**Extracted material**
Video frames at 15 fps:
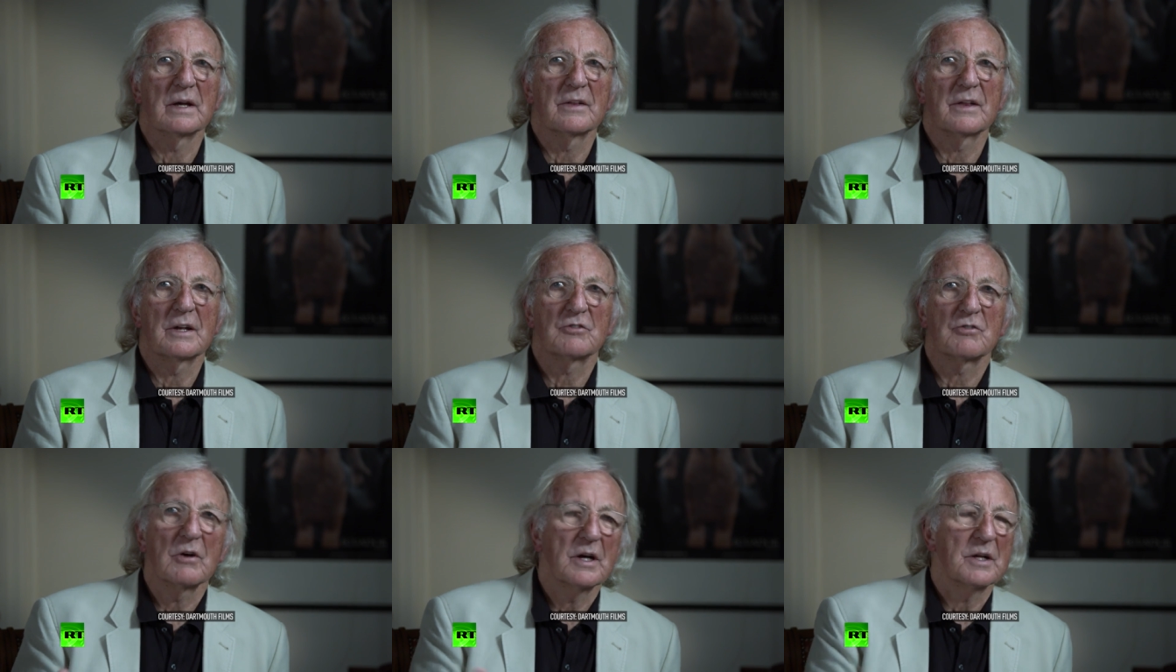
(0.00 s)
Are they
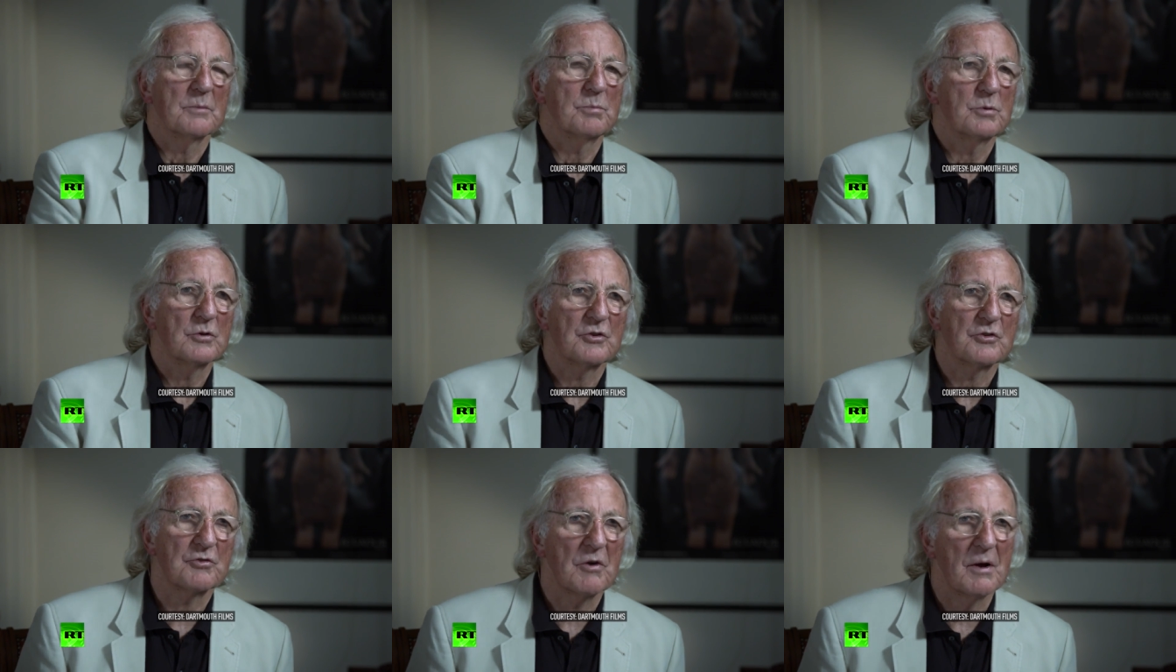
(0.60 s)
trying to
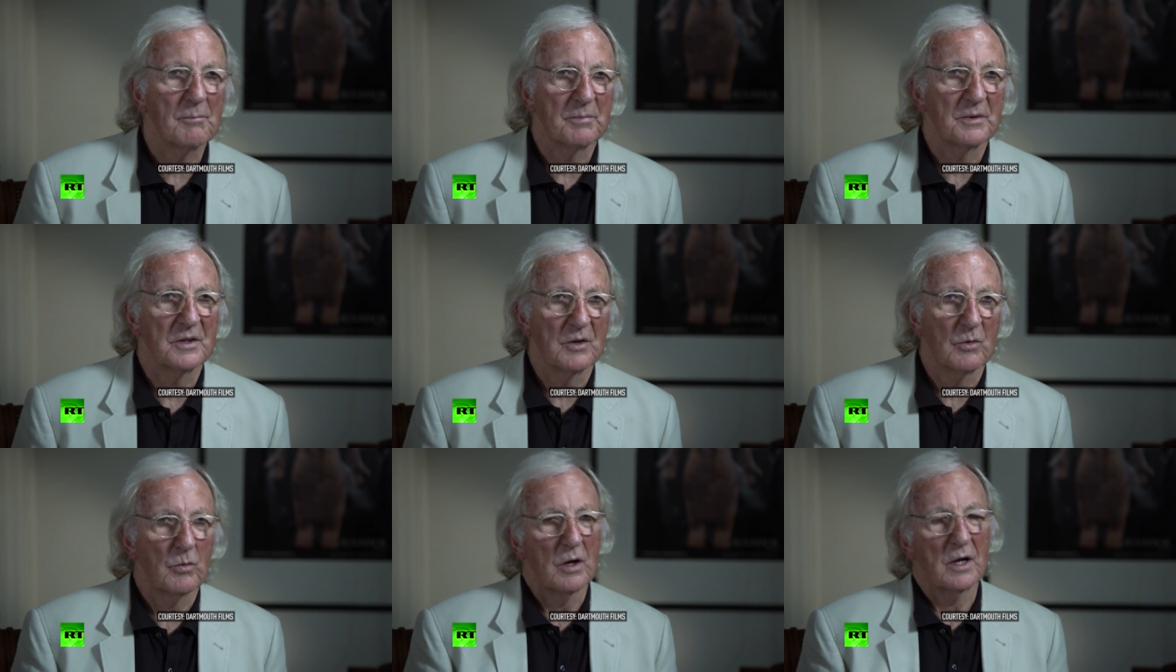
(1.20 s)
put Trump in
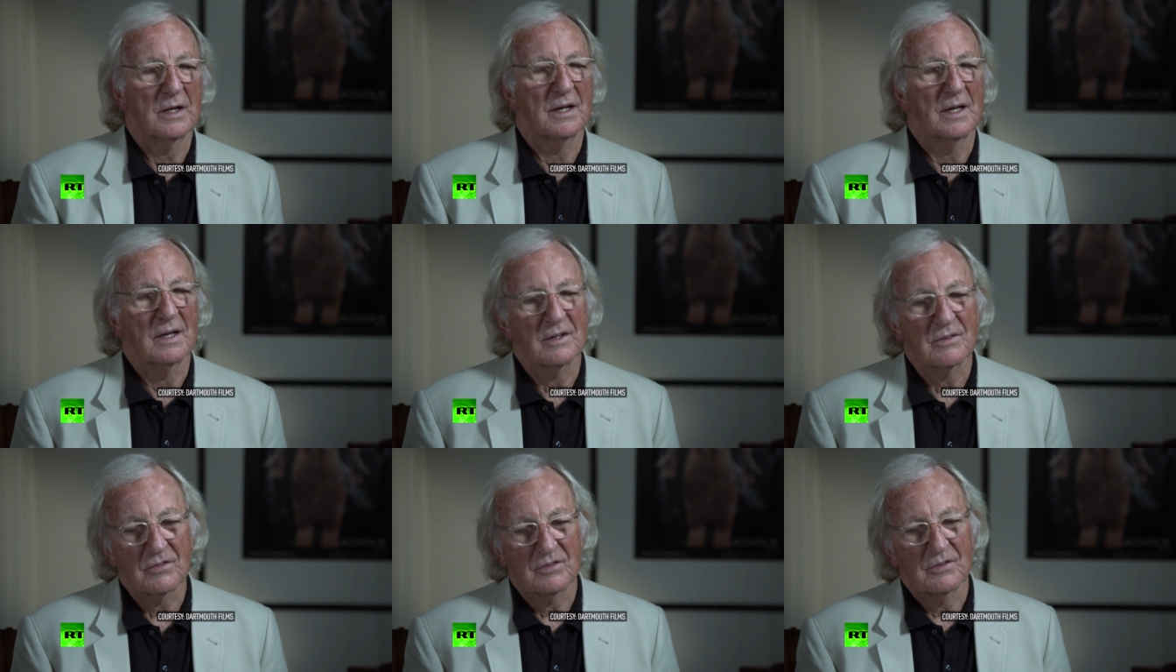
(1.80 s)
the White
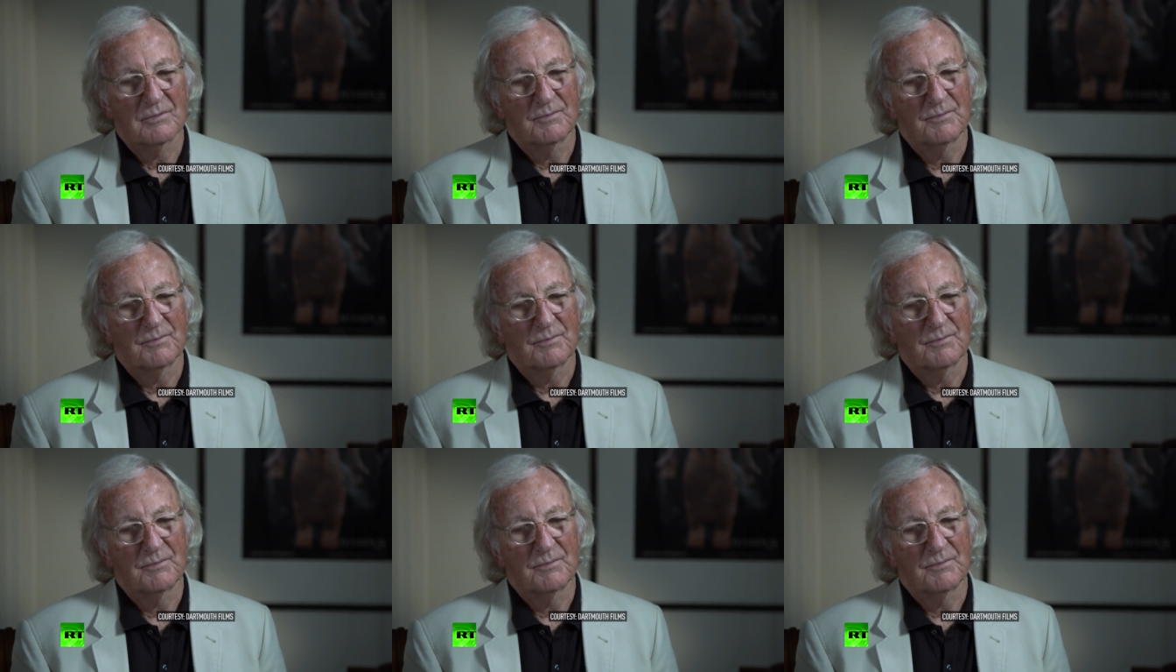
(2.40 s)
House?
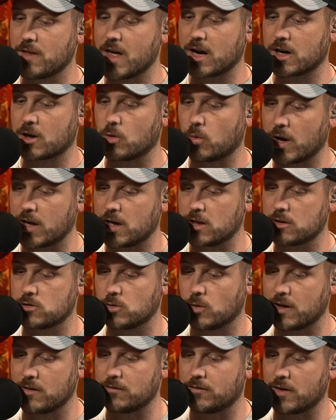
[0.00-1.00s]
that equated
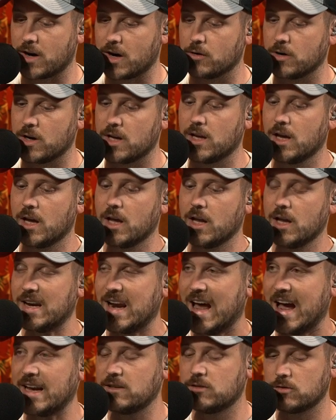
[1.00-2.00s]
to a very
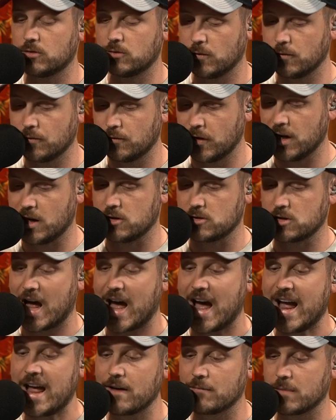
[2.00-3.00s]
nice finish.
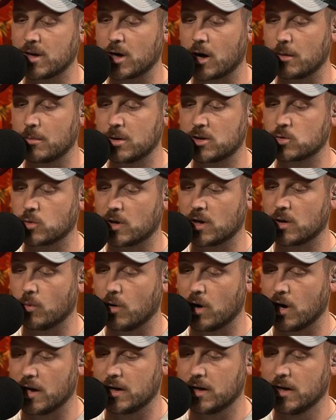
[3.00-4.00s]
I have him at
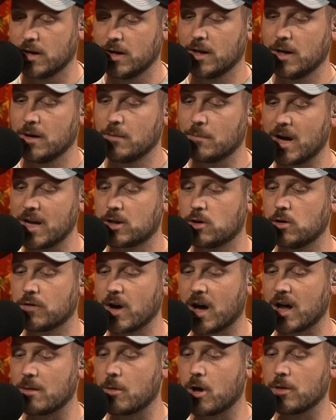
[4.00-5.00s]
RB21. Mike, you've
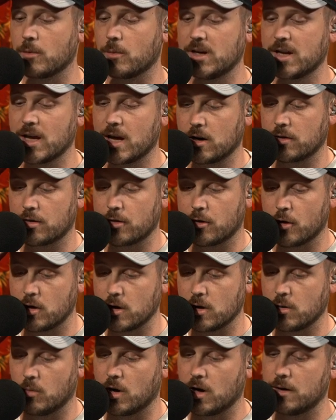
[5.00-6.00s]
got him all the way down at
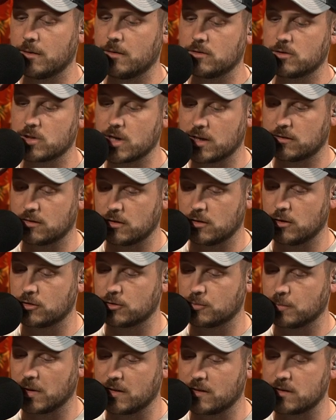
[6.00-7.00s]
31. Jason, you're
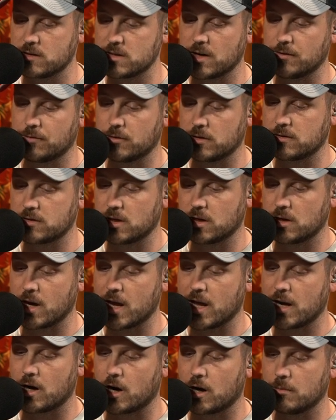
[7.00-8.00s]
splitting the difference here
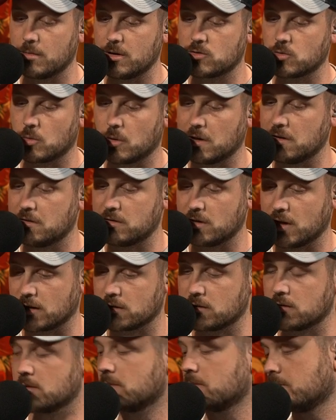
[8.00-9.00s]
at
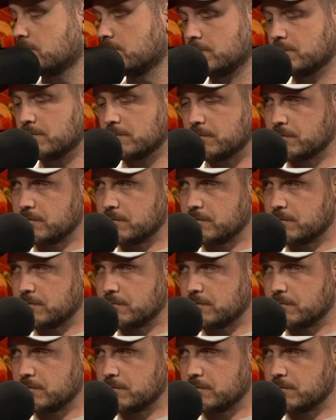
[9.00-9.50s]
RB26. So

**What needs to be done**
Apart from the pictures, every line of the material above is to be returned word for word.

**Expected answer**
Video frames at 15 fps:
(0.00 s)
Are they
(0.60 s)
trying to
(1.20 s)
put Trump in
(1.80 s)
the White
(2.40 s)
House?
[0.00-1.00s]
that equated
[1.00-2.00s]
to a very
[2.00-3.00s]
nice finish.
[3.00-4.00s]
I have him at
[4.00-5.00s]
RB21. Mike, you've
[5.00-6.00s]
got him all the way down at
[6.00-7.00s]
31. Jason, you're
[7.00-8.00s]
splitting the difference here
[8.00-9.00s]
at
[9.00-9.50s]
RB26. So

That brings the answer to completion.